Feature Articles


July Issue 2002

Charleston Museum Offers Summer Exhibition Focused on Traditional Southern Pottery

The Charleston Museum in Charleston, SC, is hosting an original exhibition of traditional southern pottery, with examples from the Museum's permanent collection ranging from prehistoric and historic Native American work to the stately pots and jars of the Edgefield District. The exhibit, From Clay to Kiln: Traditional Southern Pottery, will be on view through Sept. 2, 2002, and includes earthenware, stoneware, redware, and colonoware. Several fascinating Northern pieces will be included to serve as contrast to those created in South Carolina, North Carolina and Georgia, the primary states represented in the exhibition.

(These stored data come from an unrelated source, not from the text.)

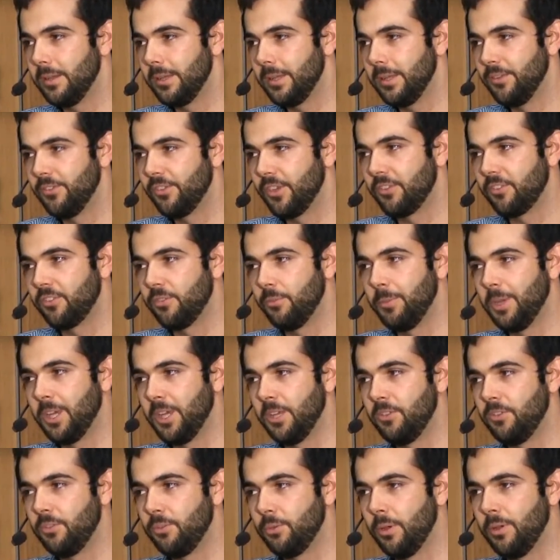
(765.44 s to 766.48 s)
is
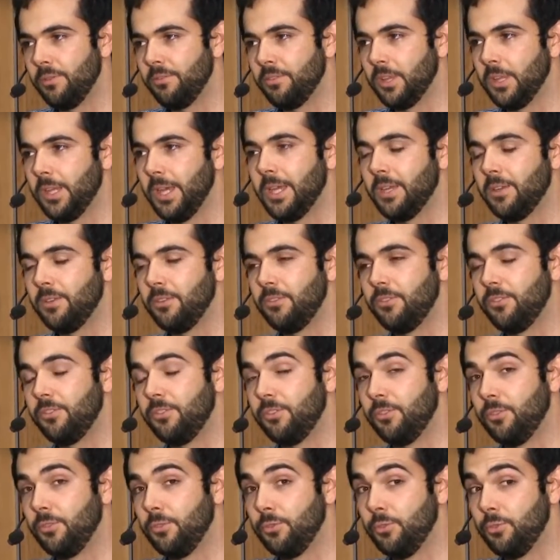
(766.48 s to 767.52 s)
estimated to have led
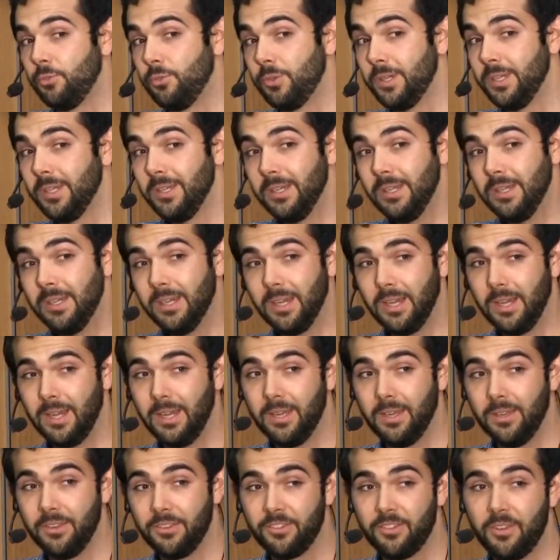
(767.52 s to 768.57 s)
to
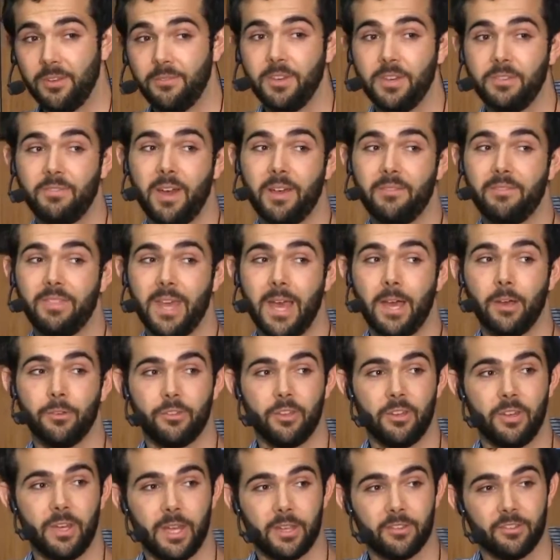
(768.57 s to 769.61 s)

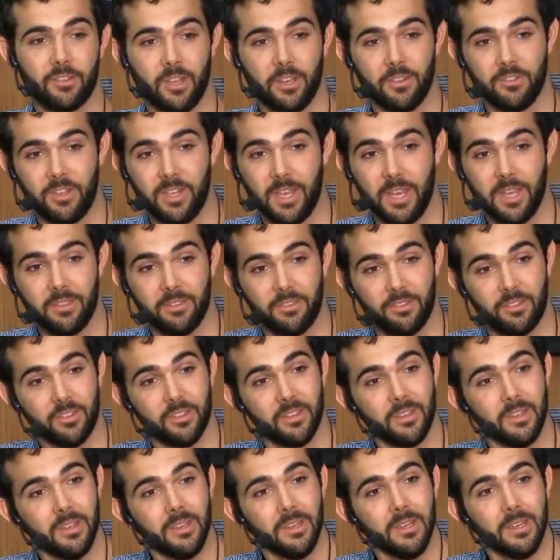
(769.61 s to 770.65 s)
75,000 excess deaths.
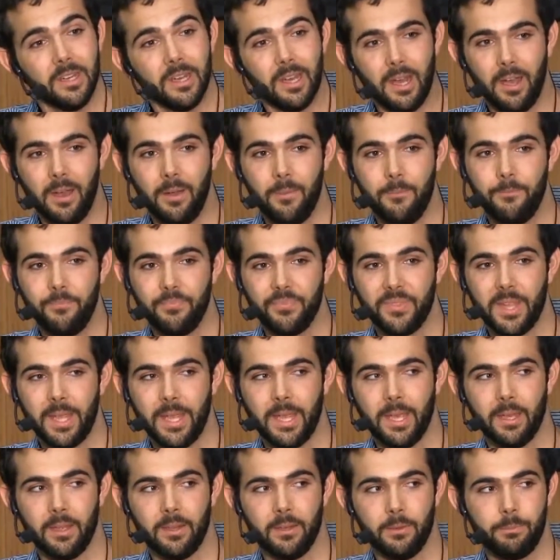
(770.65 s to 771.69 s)

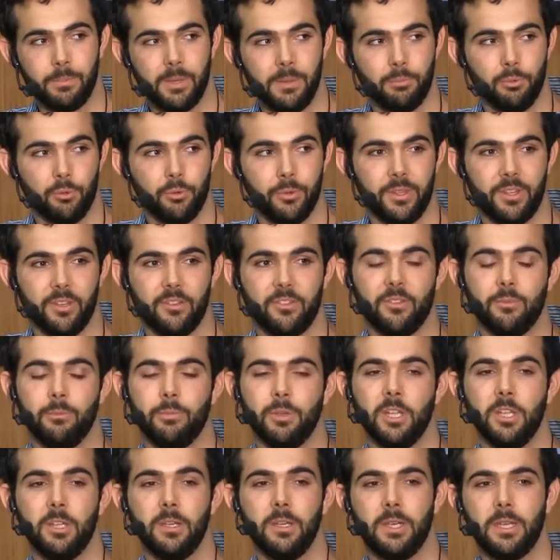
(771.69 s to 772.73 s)
And people with
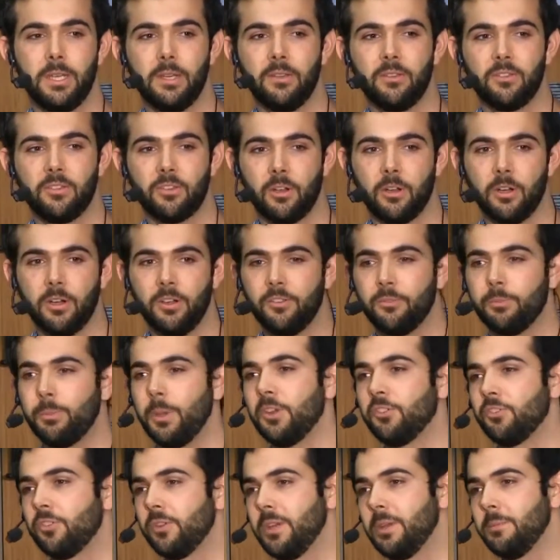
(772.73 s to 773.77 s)
disabilities are
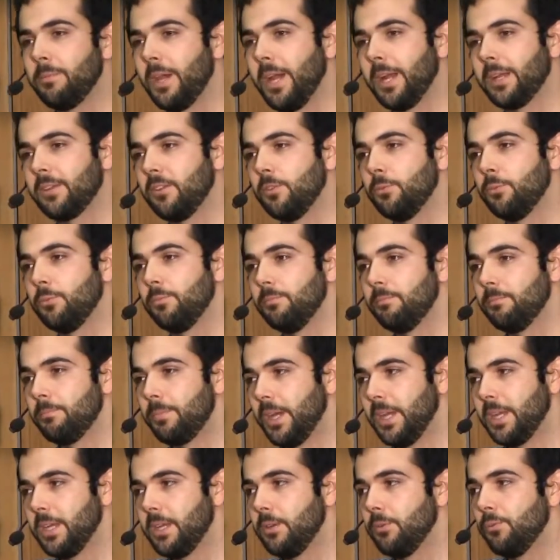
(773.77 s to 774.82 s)
especially impacted
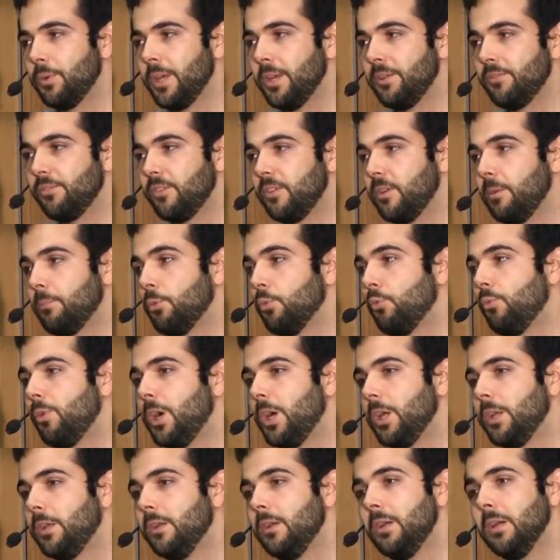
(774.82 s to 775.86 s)
by heat waves. Number
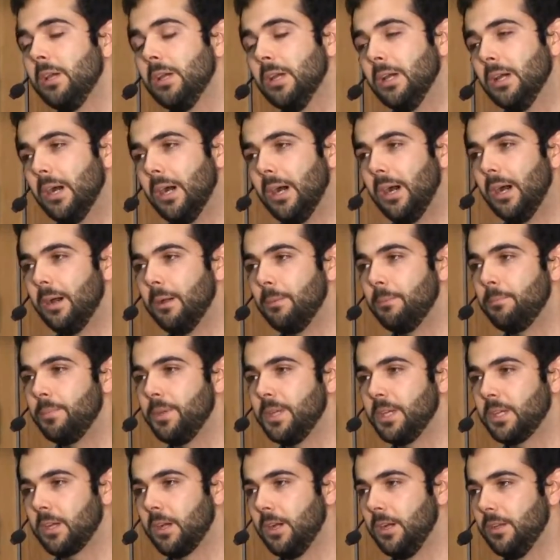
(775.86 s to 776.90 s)
one,
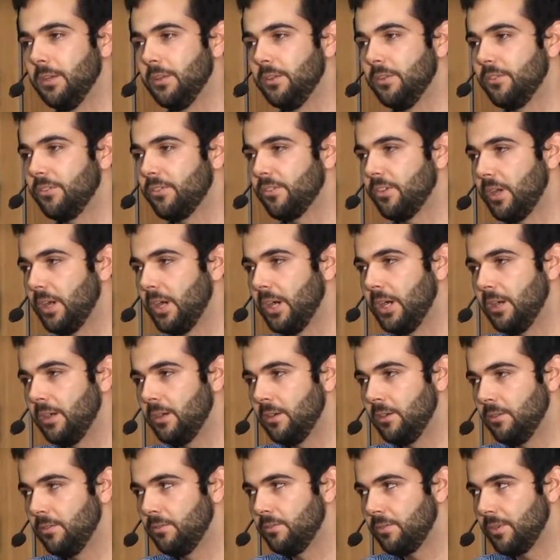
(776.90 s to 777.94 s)
because
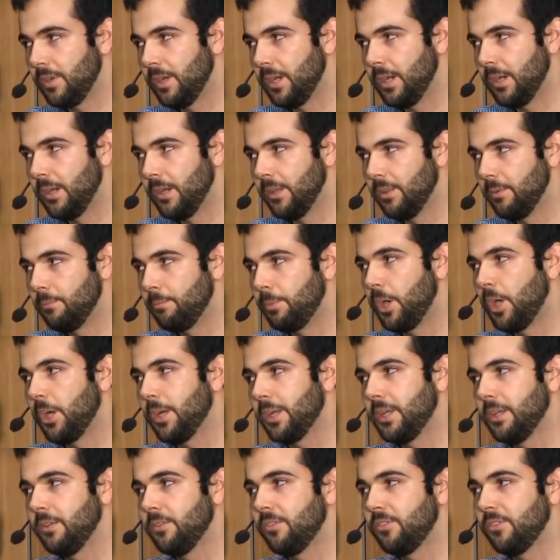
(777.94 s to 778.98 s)
of the
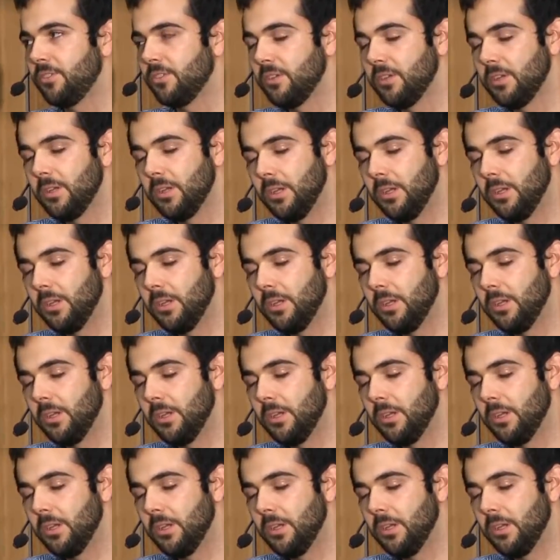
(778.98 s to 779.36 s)
body's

A featured piece in the From Clay to Kiln exhibition will be a rare and unique face jug on public display for the first time. The circa 1850 jug was dredged from the bottom of the Ashley River close to Charleston. It is stoneware with an alkaline and iron slip glaze and features kaolin teeth and eyes. According to acting Curator of History Grahame Long, "it is one of the largest face jugs ever to have been crafted and the only known example of an iron slip-decorated face. We believe it most likely was made at the Rhodes Factory in the Edgefield district of South Carolina"

The Charleston Museum, founded in 1773, is America's first museum. Holding the most extensive collection of South Carolina cultural and scientific collections in the nation, it also owns two National Historic Landmark houses, the Heyward-Washington House (1772) and the Joseph Manigault House (1803), as well as the Dill Sanctuary, a 580-acre wildlife preserve.